Putting a price on carbon pollution is seen as one of the most powerful and efficient strategies governments and businesses are using to respond to climate change. That’s the key message in a new Executive Briefing paper, issued today by the carbon Pricing Leadership Coalition, which includes governments, businesses and civil society groups all working together to advance carbon pricing.
The paper explores the impact of carbon pricing on competitiveness. And it says early evidence from advanced economies shows that putting a price on carbon pollution neither curtails industrial growth, nor prompts polluters to move to countries that don’t charge such a price.
When stacked up against a host of factors influencing business production and investment decisions, (such as transportation costs, and quality and cost of labor), a price on carbon emissions doesn’t itself spell business success or failure, according to the paper.
“After all,” said John Roome, Senior Director for Climate Change Group speaking at the Business and Climate Summit, “competitive success is more about productivity and creativity than the costs of setting up and running a business.”
The briefing finds that while Norway, Sweden, Switzerland, France, Canada’s British Columbia and California have instituted carbon prices, none have experienced adverse effects in industrial production or economic growth. On the contrary, when British Columbia introduced a carbon tax, an entirely new clean technology sector of over 200 companies sprouted up, collectively generating $1.7b annually.
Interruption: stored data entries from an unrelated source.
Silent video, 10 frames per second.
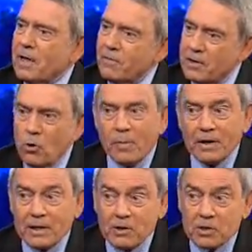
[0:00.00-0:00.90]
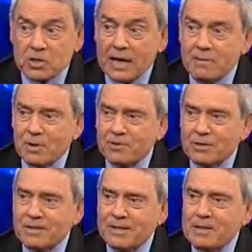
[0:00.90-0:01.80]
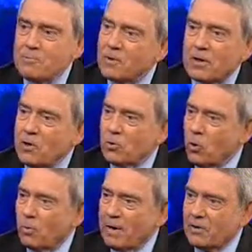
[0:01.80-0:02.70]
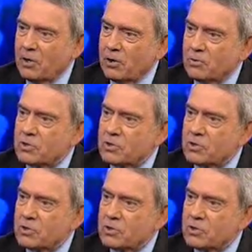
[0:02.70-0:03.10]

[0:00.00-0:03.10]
They know about entertainment, but they don't know about news.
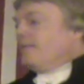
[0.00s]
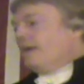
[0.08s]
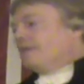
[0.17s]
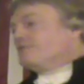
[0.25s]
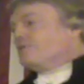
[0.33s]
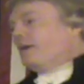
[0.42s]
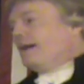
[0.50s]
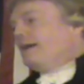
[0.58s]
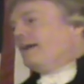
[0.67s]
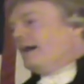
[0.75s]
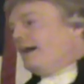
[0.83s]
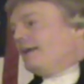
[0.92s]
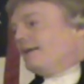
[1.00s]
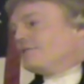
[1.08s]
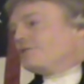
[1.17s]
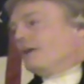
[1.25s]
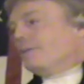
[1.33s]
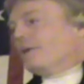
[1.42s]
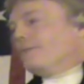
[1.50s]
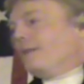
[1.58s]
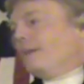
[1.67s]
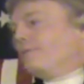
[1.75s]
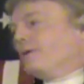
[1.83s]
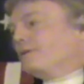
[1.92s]
That is why I now celebrate
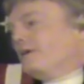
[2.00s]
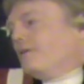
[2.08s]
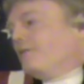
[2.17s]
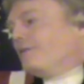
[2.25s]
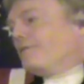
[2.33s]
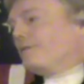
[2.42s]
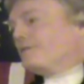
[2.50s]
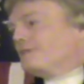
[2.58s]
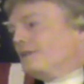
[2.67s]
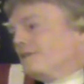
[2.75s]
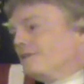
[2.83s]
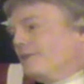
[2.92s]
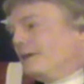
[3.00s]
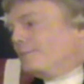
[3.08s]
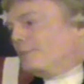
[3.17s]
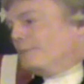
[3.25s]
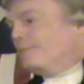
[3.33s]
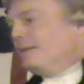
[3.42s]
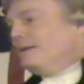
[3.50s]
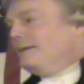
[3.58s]
my birthday on the 13th of April.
“Carbon pricing gives much-needed stimulus for diversification, innovation and investment,” said Roome. “The benefits can spread across an economy, and even help it become more resilient to external shocks.”
Sweden, which at EUR 137 per ton of CO2e, has the highest carbon price in the world, has seen growth increase dramatically with reduced greenhouse gas emissions in absolute terms.
Not to suggest, though, that putting a price on carbon pollution is always smooth sailing.
Economies that are dependent on heavy, polluting industries need to be particularly careful. Cement manufacturers, for example, account for five percent of global CO2 emissions, but have a difficult time squeezing emissions out from their operations.
Countries confronting such challenges need to be careful to bring in a price gradually, and in a way that doesn’t discriminate against specific industries or firms.
“In such situations,” Roome added, “countries will need to control the speed with which they introduce a price to ensure a smooth transition toward efficient and clean technologies.”
The briefing finds that in trying to stay competitive while introducing a price on carbon, economies need to take domestic concerns head-on, and also link their carbon markets with other economies. This approach is explained in detail in the World Bank Group’s ‘FASTER Principles for Successful Carbon Pricing.’
One frequently voiced concern is ‘carbon leakage,’ where carbon-intensive industries – and their emissions – move to less stringent countries. However, argues the briefing, there hasn’t been much evidence of leakage so far – perhaps because this hasn’t to date been a very important factor, or carbon prices across the world have generally been quite low.
“The early evidence tells us that many of the fears policymakers and business leaders have had about a negative impact of carbon pricing on competitiveness is likely misplaced. And where there is cause for concern, we know the kinds of steps that must be taken,” said John Roome. “All we have to do now is roll up our sleeves, and get to work.”